Our approach relies on the fact that, for an equilibrium transition like stretching and relaxing dsDNA, the work done in any trajectory that starts and ends at the same force is zero. We take advantage of this by integrating each force-extension curve individually, and setting the bounds of integration at two points at equal force, on either side of the unfolding or refolding event. As the DNA handles have not undergone any net conformational change, the only necessary correction is to subtract the energy put into stretching the unfolded protein between the native structure and the force at which the transition occurs.

This method depends on the ability to set bounds that enclose the structural transitions, but are also at the same force. Because of this, it is applicable only to two-state transitions. The WT and CP13 mutants of 16,61 *T4L both meet this condition, as the force-bearing region between the cysteines folds and unfolds in an all-or-nothing manner in both constructs.

Pulling using a higher time resolution (1 kHz)

Using a new optical tweezers instrument with a 1 kHz sampling rate, we applied a force-ramp protocol with a similar loading rate to the original data (16 pN s-1): a 210 nm s-1 pulling rate with an optical-trap spring constant of 0.075 pN nm-1. Several (74) force-extension curves were recorded. When averaged down to a sampling rate of 50 Hz, the unfolding kinetics of the 16,159 CP13 *T4L mutant replicated the original observed behaviour: some unfolding events were a single event with an extension change corresponding to the complete unfolding of the protein; some were split into two rips, with the N-terminal domain unfolding before the C-terminal domain; and some showed unfolding of just the C-terminal domain, due to incomplete refolding of the protein in the previous curve.
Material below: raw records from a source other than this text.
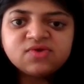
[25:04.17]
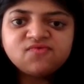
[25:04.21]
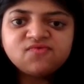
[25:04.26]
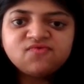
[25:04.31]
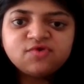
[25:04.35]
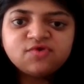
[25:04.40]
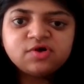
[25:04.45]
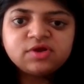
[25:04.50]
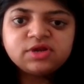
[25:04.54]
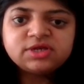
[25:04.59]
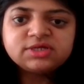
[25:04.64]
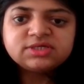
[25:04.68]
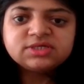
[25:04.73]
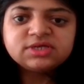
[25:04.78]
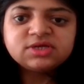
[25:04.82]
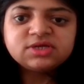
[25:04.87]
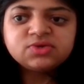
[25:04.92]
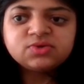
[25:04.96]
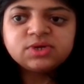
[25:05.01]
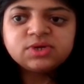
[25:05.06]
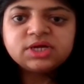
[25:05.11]
thank you for
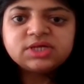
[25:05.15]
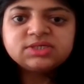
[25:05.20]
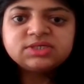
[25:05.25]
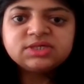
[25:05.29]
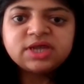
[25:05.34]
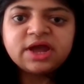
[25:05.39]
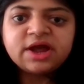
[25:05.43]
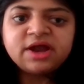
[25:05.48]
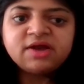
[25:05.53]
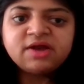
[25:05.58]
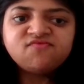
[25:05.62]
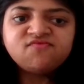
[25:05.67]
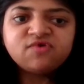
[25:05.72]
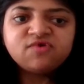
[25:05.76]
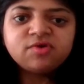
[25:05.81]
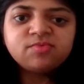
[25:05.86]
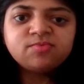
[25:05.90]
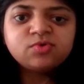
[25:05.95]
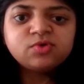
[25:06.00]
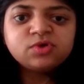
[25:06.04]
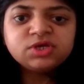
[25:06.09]
listening to us. And
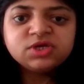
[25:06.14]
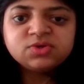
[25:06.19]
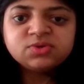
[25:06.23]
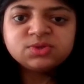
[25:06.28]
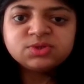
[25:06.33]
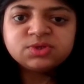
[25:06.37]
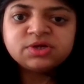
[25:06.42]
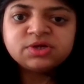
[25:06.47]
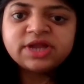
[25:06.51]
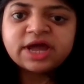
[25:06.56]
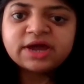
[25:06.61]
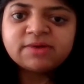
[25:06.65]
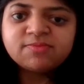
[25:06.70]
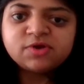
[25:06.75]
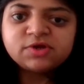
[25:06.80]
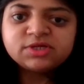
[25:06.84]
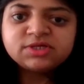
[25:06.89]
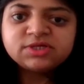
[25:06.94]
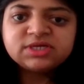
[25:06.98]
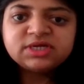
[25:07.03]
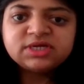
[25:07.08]
for more news on tech
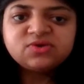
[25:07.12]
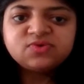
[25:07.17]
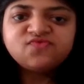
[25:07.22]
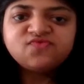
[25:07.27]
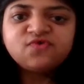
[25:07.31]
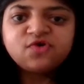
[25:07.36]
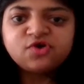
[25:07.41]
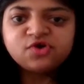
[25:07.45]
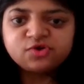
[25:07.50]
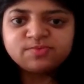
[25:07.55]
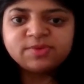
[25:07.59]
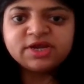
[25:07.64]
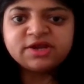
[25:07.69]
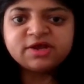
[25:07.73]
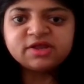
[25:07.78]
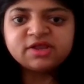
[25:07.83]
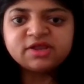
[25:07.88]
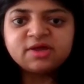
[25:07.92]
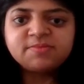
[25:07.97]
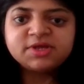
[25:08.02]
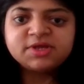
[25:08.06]
policy, do follow
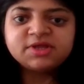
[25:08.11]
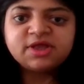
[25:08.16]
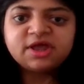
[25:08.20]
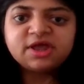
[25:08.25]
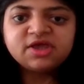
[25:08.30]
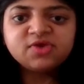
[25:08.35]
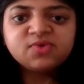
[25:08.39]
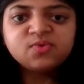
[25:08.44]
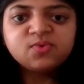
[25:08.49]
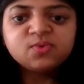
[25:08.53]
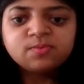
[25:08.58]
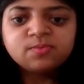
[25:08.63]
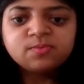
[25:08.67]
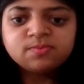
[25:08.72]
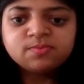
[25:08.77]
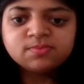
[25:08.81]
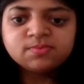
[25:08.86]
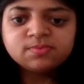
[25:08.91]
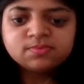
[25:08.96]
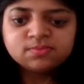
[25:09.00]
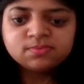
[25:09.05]
MediaNama. Thank you.
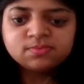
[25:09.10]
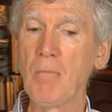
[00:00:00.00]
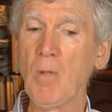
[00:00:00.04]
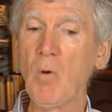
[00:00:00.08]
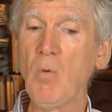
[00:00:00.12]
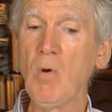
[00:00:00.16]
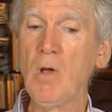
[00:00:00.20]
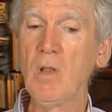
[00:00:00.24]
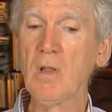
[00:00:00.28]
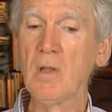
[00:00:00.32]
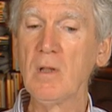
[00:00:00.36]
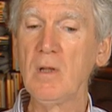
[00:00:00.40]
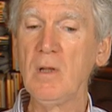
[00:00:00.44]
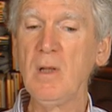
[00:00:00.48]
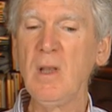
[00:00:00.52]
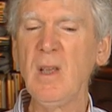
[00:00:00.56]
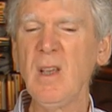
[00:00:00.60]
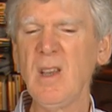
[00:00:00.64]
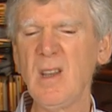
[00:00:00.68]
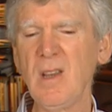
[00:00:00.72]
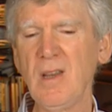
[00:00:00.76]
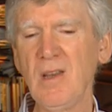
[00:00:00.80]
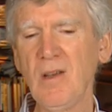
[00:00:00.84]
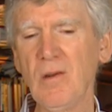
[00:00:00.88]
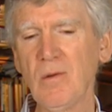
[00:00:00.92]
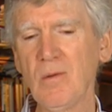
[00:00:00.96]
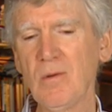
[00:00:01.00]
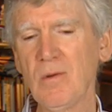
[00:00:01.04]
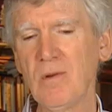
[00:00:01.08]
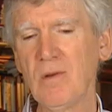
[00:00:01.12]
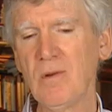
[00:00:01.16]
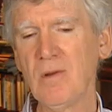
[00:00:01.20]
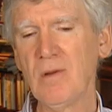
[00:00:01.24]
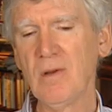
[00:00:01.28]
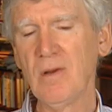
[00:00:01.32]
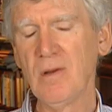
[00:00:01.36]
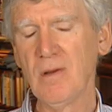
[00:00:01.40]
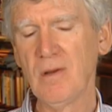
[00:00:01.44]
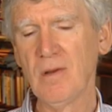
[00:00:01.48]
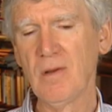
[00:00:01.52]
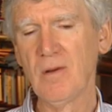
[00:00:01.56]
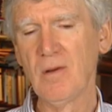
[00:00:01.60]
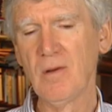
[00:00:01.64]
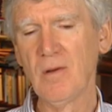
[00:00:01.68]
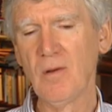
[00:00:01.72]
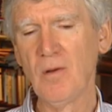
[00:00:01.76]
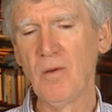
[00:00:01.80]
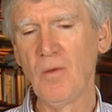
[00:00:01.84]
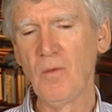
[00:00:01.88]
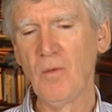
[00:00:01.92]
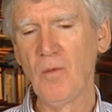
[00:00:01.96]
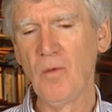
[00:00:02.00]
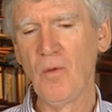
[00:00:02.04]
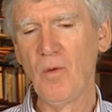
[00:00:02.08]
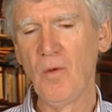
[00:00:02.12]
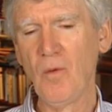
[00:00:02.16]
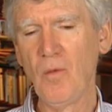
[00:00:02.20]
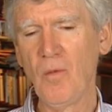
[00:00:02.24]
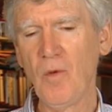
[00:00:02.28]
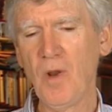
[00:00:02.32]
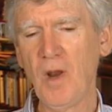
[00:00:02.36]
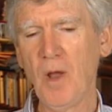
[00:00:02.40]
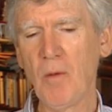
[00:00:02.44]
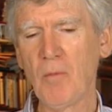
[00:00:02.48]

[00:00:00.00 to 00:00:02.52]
Well, yeah, you... When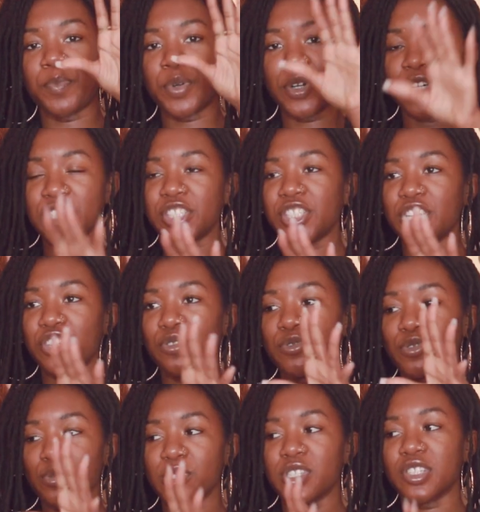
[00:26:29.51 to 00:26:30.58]
pushing you
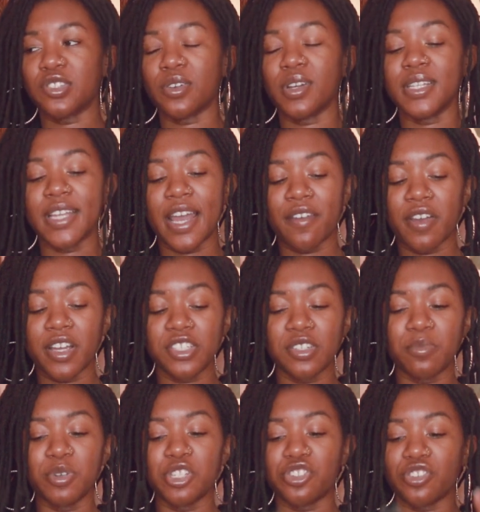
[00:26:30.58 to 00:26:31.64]
towards a certain
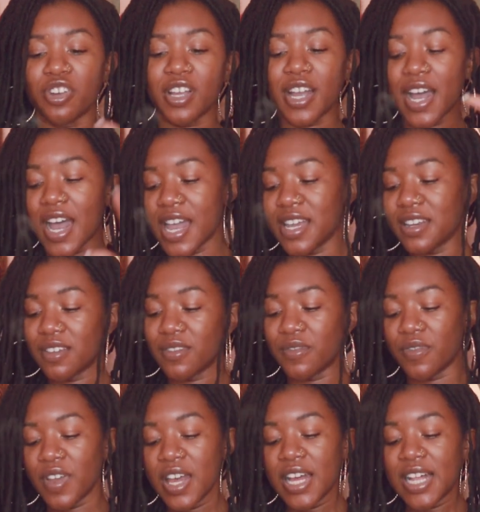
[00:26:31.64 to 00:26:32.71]
direction, but you're kind of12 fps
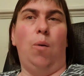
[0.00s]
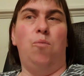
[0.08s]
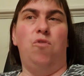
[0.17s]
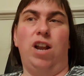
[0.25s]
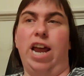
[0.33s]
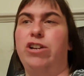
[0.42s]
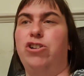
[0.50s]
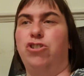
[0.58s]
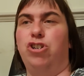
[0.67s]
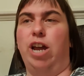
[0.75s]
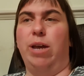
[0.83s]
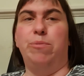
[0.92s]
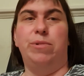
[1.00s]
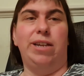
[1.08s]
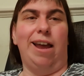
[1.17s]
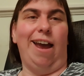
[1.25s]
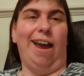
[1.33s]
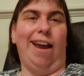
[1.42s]
relationships
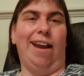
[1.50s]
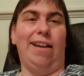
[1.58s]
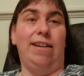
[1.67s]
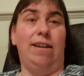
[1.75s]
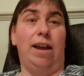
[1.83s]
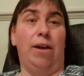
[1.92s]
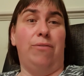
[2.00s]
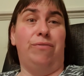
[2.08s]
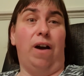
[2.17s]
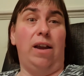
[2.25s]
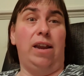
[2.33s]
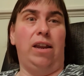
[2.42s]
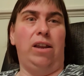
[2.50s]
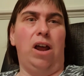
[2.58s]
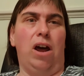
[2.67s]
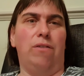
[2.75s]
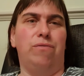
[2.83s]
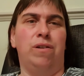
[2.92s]
and finding
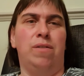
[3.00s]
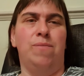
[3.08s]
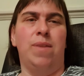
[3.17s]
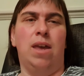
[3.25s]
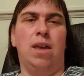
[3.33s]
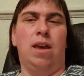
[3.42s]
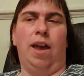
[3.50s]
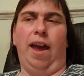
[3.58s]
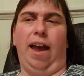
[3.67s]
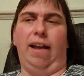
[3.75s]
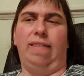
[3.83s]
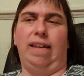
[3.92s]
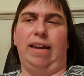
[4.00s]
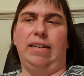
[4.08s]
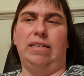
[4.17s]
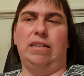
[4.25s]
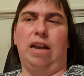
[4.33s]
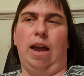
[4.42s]
love? And
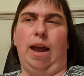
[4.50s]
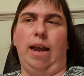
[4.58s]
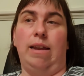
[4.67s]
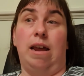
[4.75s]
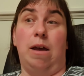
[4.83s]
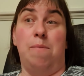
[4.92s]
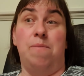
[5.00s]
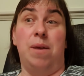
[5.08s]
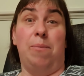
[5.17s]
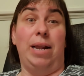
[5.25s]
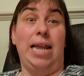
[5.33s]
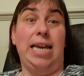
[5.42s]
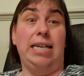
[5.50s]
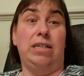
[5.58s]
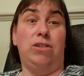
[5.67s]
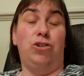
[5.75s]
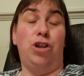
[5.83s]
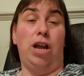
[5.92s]
that, and please,
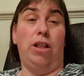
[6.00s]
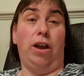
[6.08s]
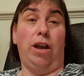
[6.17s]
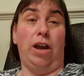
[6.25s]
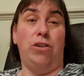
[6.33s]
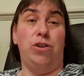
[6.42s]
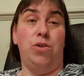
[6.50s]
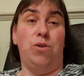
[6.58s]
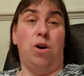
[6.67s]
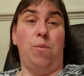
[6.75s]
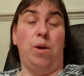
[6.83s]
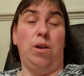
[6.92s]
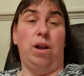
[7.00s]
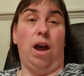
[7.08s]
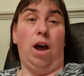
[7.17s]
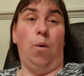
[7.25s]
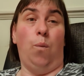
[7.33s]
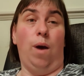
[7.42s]
I do comment
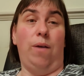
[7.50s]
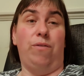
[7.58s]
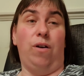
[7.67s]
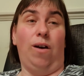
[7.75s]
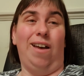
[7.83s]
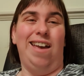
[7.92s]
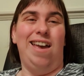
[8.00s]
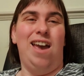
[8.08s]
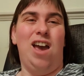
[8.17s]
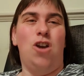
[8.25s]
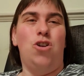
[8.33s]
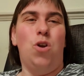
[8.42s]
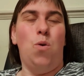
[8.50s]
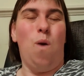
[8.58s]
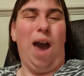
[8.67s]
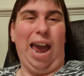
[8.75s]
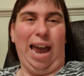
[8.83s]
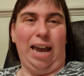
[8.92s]
whether you
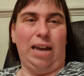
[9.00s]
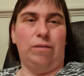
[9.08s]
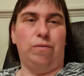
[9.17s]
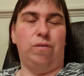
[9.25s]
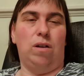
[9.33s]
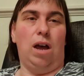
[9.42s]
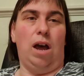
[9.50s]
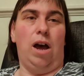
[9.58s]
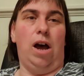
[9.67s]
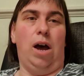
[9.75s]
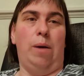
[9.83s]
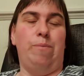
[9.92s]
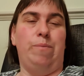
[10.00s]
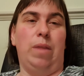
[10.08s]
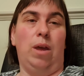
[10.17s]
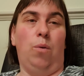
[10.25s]
have a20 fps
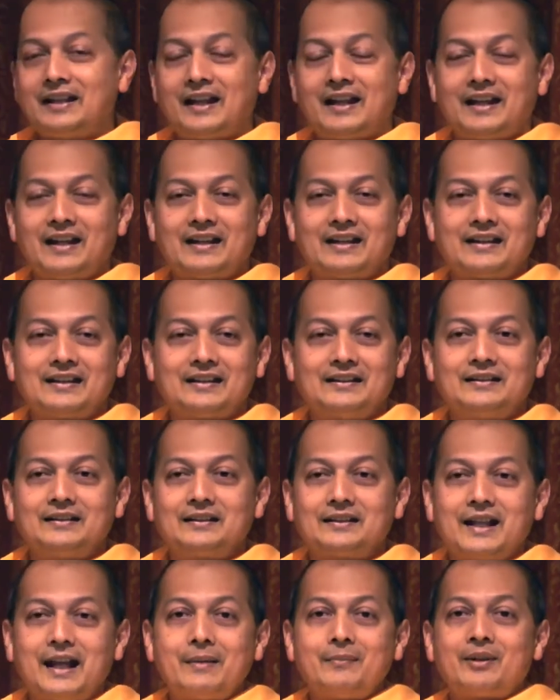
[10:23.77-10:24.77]
and
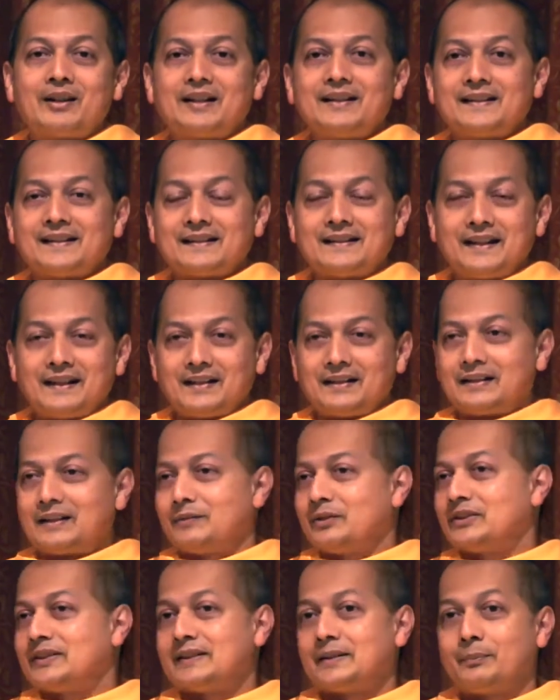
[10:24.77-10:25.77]
the camera is
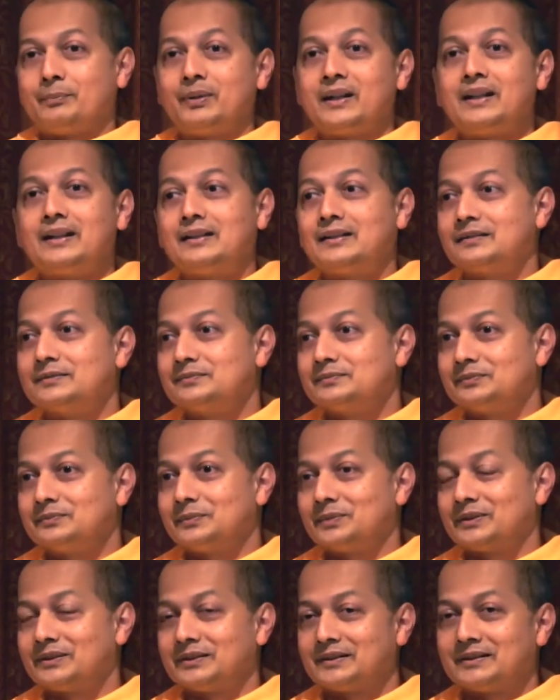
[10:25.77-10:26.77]
there, which is a big,
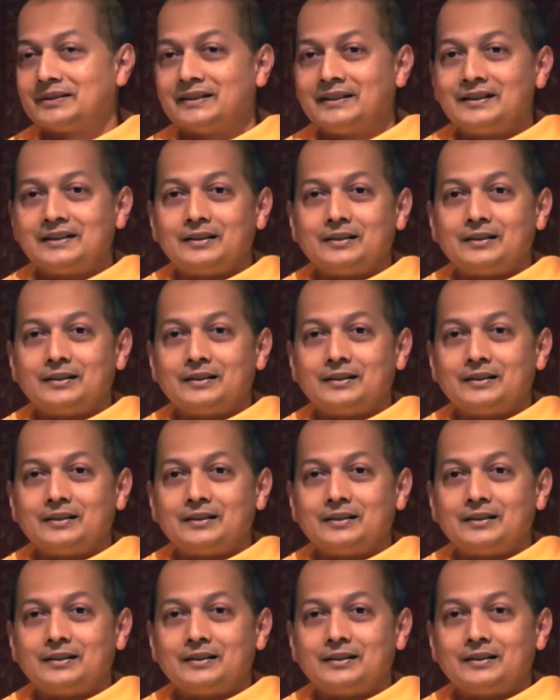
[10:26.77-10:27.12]
uh,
At 1 kHz, 61 (82%) of the curves showed a discernible pause at the unfolding intermediate. This is a marked increase from the 1,231 force-ramp data recorded at 50 Hz, where only 25% of the transitions showed this intermediate. Nine force-extension curves (12%) showed unfolding of just the C-terminal subdomain: a similar fraction to the 15% originally recorded. The remaining four curves (5%) taken at 1 kHz showed just one unfolding event, corresponding to the full unfolding of the protein.

These results indicate that the original estimates were limited by the low sampling rate of the instrument. Of the 61 ramps showing a clear unfolding intermediate at 1 kHz, 34 show a pause at the intermediate state lasting for <40 ms: this is the minimum duration (defined as two sampling intervals) that one could expect to observe an intermediate state at 50 Hz. Thus, as stated above, averaging down the data to 50 Hz again would reduce the fraction of force extension curves with clear unfolding intermediates to 36%—correlating well with the original 25% estimate.

Similar experiments were carried out at this higher sampling rate on 16,159 WT *T4L. Unlike the permuted variant, this protein unfolded in a single transition. Out of 136 pulls, no double-rip transitions were observed, and the contour lengths of the observed transition were consistent with unfolding of the entire region between residues 16 and 159.